Gay and Lesbian Culture in Paris

Paris in the early years of the 20th century attracted a wild and woolly lot of characters who defined themselves as “artists.” Many of them also called themselves “gay.” Even though the Assemblée Nationale didn’t vote to decriminalize homosexuality until 1982, the closet door swung wide open throughout those heady Lost Generation years, and artists, intellectuals, and everyday folk resisted the urge to hide their sexuality from the judgmental eyes of the world.

In May 2013 it became legal for same-sex couples in France to not just marry, but adopt children together, too.
In May 2013 it became legal for same-sex couples in France to not just marry, but adopt children together, too. Photo © Frédéric BISSON, licensed Creative Commons Attribution.

Gertrude Stein and her longtime partner, Alice B. Toklas, lived out and proud in Paris’s Left Bank, as did Sylvia Beach, the respected proprietor of landmark bookstore Shakespeare & Company. Oscar Wilde, the great Irish writer entombed beneath a majestic headstone in Paris’s touristy Père-Lachaise Cemetery, sought sanctuary in France after a horrible episode in which he was imprisoned in England for the crime of being gay.

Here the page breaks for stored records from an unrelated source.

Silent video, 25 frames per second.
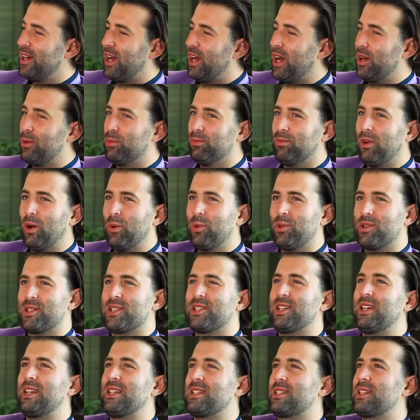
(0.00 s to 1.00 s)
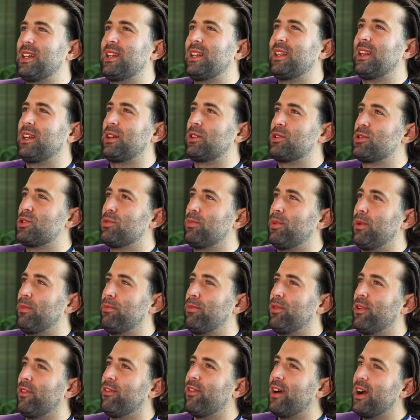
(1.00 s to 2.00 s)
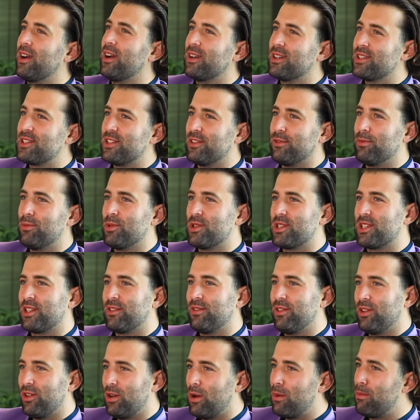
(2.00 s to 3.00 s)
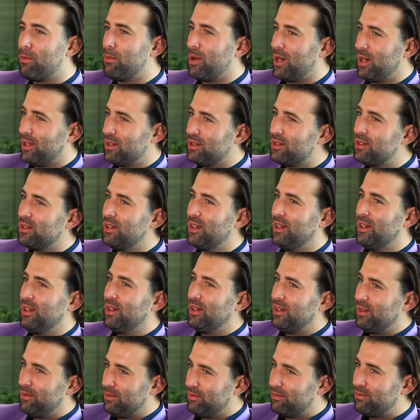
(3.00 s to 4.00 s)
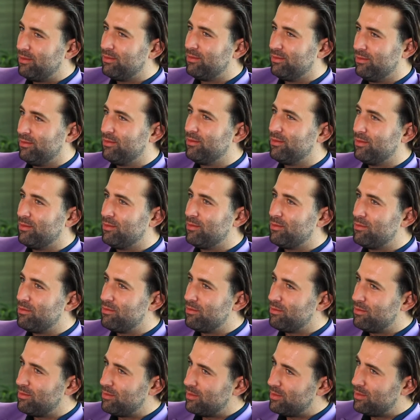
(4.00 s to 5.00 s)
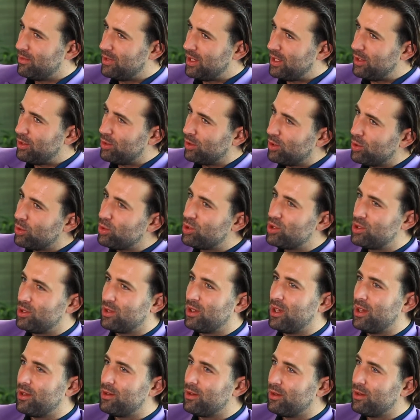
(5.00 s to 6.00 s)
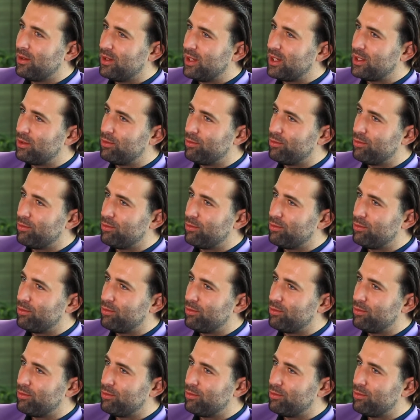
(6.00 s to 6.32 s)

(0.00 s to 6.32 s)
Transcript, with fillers: I, I wouldn't say it's not like super provocative music video, but mm, they look together like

World War II was a dark era for gays and lesbians, who were shipped off with Jews, gypsies, and other “deviants” to concentration camps. Thankfully, a lot has changed since then.

In 1999, the Assemblée Nationale passed a law to protect individuals in civil unions and extended this coverage to gay men and lesbians. PACS (Pacte Civile de Solidarité) allows gays and straights alike to register their partnerships and share in some of the social benefits and protections extended to married heterosexual couples. The PACS union is so popular that it’s well on its way to eclipsing traditional marriage as the bond uniting most straight couples. In 2009, more than 170,000 French couples were “PACSed.” In that same year, 200,000 couples married. In theory, based on the French constitution, France only recognizes citoyens; special rights are not accorded to these citizens with relation to their gender, sexual orientation, and religious preference.

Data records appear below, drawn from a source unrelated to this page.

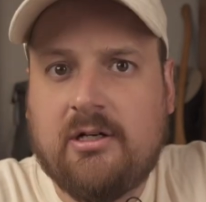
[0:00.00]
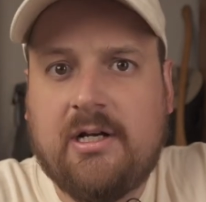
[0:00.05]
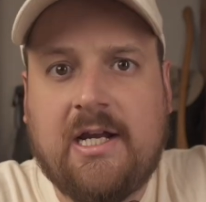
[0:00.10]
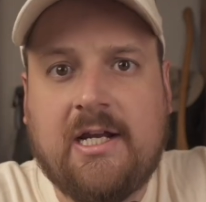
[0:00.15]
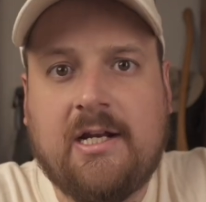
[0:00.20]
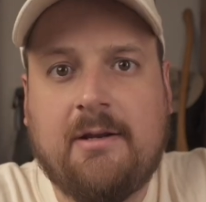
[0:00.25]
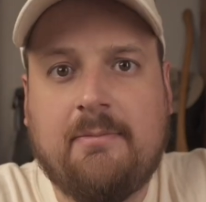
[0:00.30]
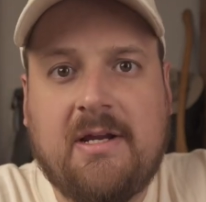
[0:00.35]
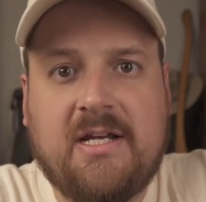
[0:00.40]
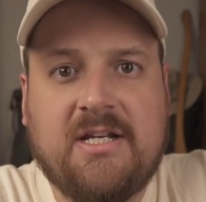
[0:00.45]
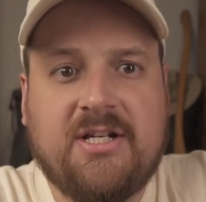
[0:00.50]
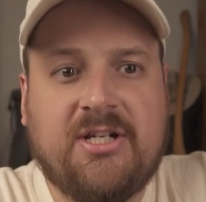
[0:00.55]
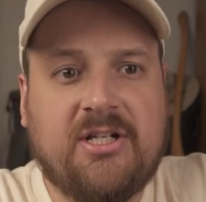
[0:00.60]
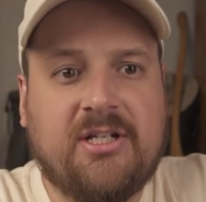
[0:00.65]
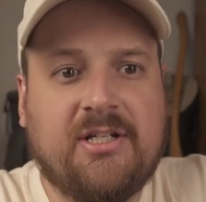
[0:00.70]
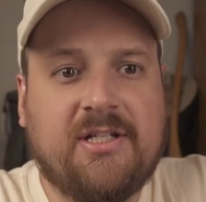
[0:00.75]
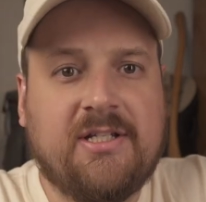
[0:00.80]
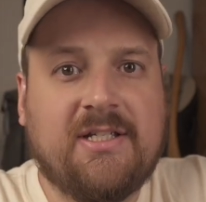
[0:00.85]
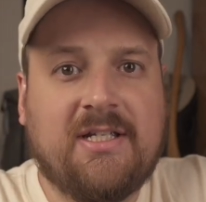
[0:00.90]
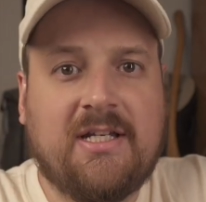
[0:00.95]

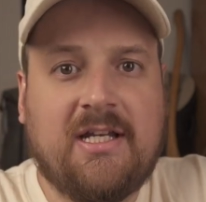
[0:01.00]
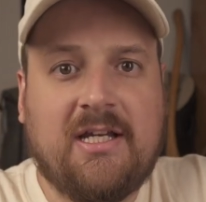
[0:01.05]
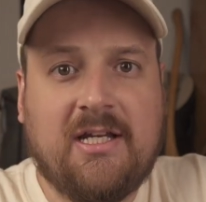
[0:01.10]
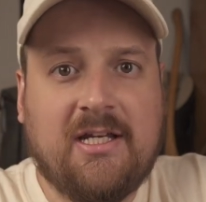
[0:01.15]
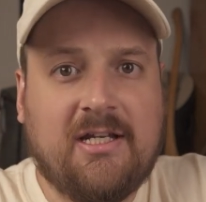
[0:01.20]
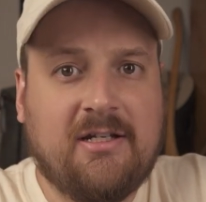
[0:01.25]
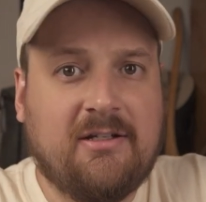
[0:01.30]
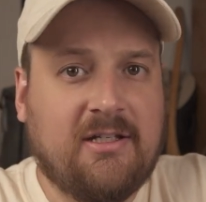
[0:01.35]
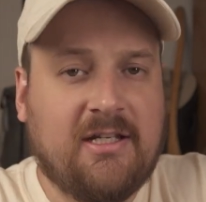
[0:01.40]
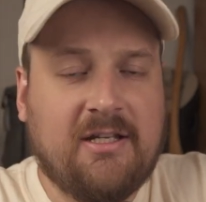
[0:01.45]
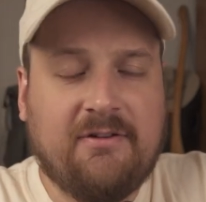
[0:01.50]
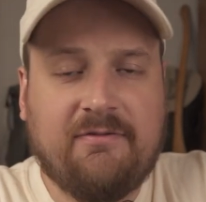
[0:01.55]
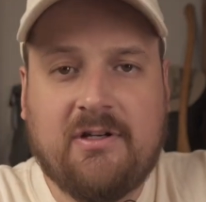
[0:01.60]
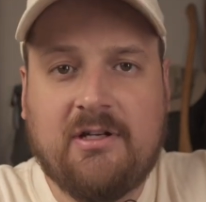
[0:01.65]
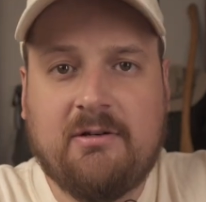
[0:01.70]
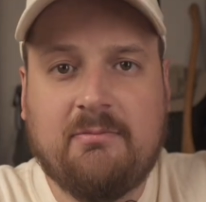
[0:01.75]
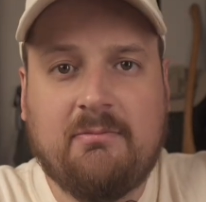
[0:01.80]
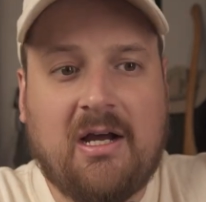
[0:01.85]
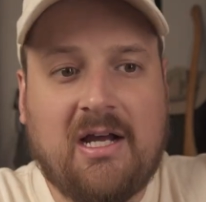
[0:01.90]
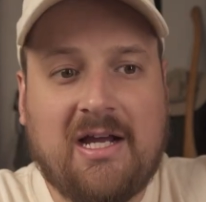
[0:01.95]
animations and
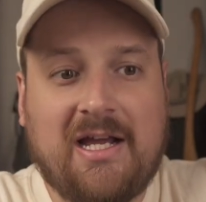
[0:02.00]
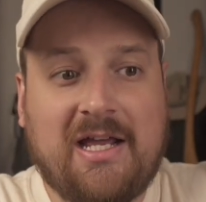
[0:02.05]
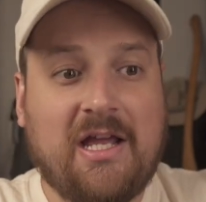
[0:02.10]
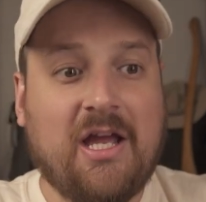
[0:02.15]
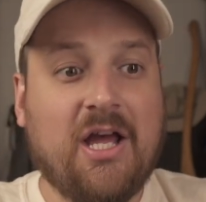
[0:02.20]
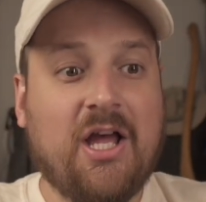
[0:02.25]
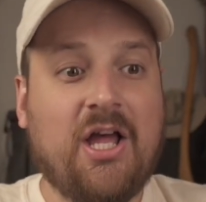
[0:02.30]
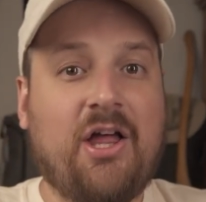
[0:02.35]
giving my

For gays and lesbians who believe in the old-fashioned tradition of marriage, there’s good news: In May 2013, President Hollande kept one of his campaign promises and signed into a law a measure making it legal for same-sex couples to not just marry, but adopt children together, too. Believers in true egalité cheered the long-overdue gesture, while French conservatives did everything they could to halt the law’s passage, with legal maneuvering and noisy nationwide protests. Still, polls report that 60 percent of the population stands in support of gay marriage, and in the first six months after the law was signed, more than 7,000 same-sex couples tied the knot throughout l’Hexagone.

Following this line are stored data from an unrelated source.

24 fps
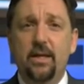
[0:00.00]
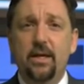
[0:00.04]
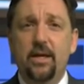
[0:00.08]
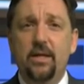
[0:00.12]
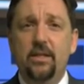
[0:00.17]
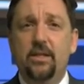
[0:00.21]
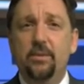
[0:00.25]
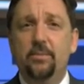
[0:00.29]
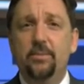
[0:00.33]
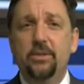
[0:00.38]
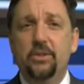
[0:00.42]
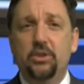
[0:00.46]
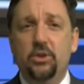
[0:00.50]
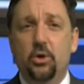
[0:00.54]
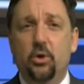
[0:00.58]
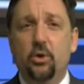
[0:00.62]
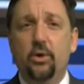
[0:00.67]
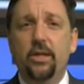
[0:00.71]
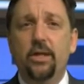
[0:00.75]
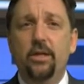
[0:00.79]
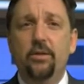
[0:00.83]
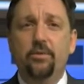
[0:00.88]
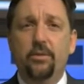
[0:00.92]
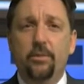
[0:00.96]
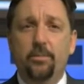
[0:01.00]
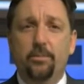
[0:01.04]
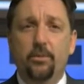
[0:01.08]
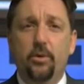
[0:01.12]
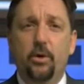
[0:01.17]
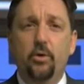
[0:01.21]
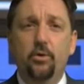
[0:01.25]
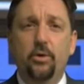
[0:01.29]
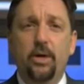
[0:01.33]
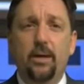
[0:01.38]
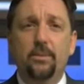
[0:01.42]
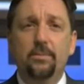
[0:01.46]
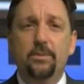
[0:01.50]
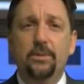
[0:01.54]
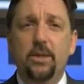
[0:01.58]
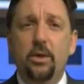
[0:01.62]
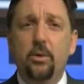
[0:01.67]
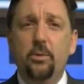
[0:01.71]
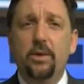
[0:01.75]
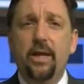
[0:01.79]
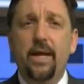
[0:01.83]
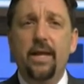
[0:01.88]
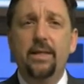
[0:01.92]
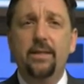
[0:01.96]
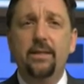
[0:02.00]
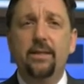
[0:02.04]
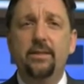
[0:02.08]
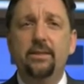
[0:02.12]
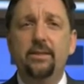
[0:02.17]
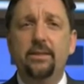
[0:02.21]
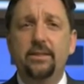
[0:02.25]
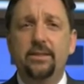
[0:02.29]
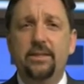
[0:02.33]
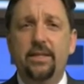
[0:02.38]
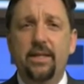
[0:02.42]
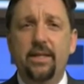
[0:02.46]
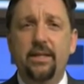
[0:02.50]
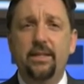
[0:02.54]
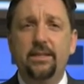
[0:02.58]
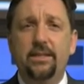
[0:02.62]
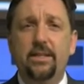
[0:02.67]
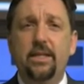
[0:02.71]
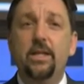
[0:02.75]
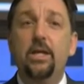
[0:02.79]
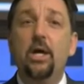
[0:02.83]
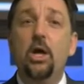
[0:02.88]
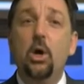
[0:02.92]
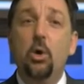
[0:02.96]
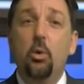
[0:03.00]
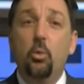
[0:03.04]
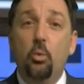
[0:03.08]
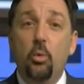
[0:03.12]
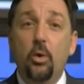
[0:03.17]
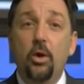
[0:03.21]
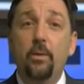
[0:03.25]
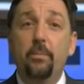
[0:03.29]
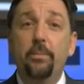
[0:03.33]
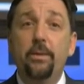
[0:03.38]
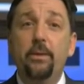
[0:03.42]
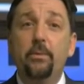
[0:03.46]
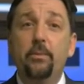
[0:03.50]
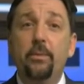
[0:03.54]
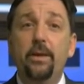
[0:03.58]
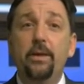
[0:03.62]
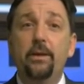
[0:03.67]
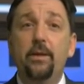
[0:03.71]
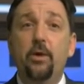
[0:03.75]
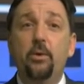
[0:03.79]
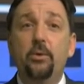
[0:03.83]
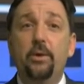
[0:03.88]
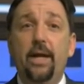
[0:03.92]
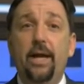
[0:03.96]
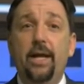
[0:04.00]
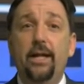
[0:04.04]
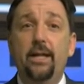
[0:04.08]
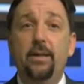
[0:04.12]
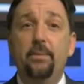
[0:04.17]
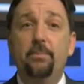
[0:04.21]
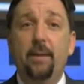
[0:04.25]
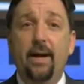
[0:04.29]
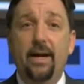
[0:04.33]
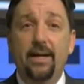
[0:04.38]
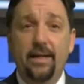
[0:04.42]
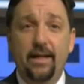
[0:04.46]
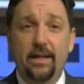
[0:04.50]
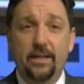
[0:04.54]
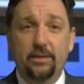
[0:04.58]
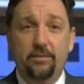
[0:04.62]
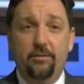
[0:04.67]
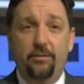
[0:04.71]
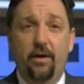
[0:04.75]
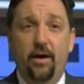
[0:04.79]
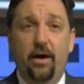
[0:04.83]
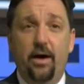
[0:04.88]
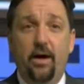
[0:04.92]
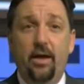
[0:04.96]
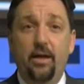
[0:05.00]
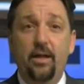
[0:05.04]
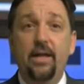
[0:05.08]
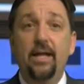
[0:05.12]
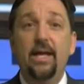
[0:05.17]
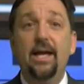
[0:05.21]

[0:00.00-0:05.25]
The majority of the programs located at the CEC will be relocated by next fall,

Each June, gay pride festivals throughout France draw hundreds of thousands of participants and spectators. In Paris, former mayor Bertrand Delanoë usually makes an appearance at the rainbow-heavy funfest as it weaves through the city, blasting techno music to enthusiastic crowds; and the city’s homosexual hub, the Marais, begins to resemble a gay Disneyland in all the best ways. One way to get a sense of French ideas on homosexuality is by watching films with gay themes. Some of the most interesting, entertaining, and popular among the international crowd are Côte d’Azur, Défense d’Aimer, Donne-moi la Main, Drôle de Félix, Entre Nous, French Twist, Je t’aime . . . moi non plus, Ma Vie en Rose, Naissance des Pieuvres, Presque Rien, Les Témoins, and La Vie d’Adèle.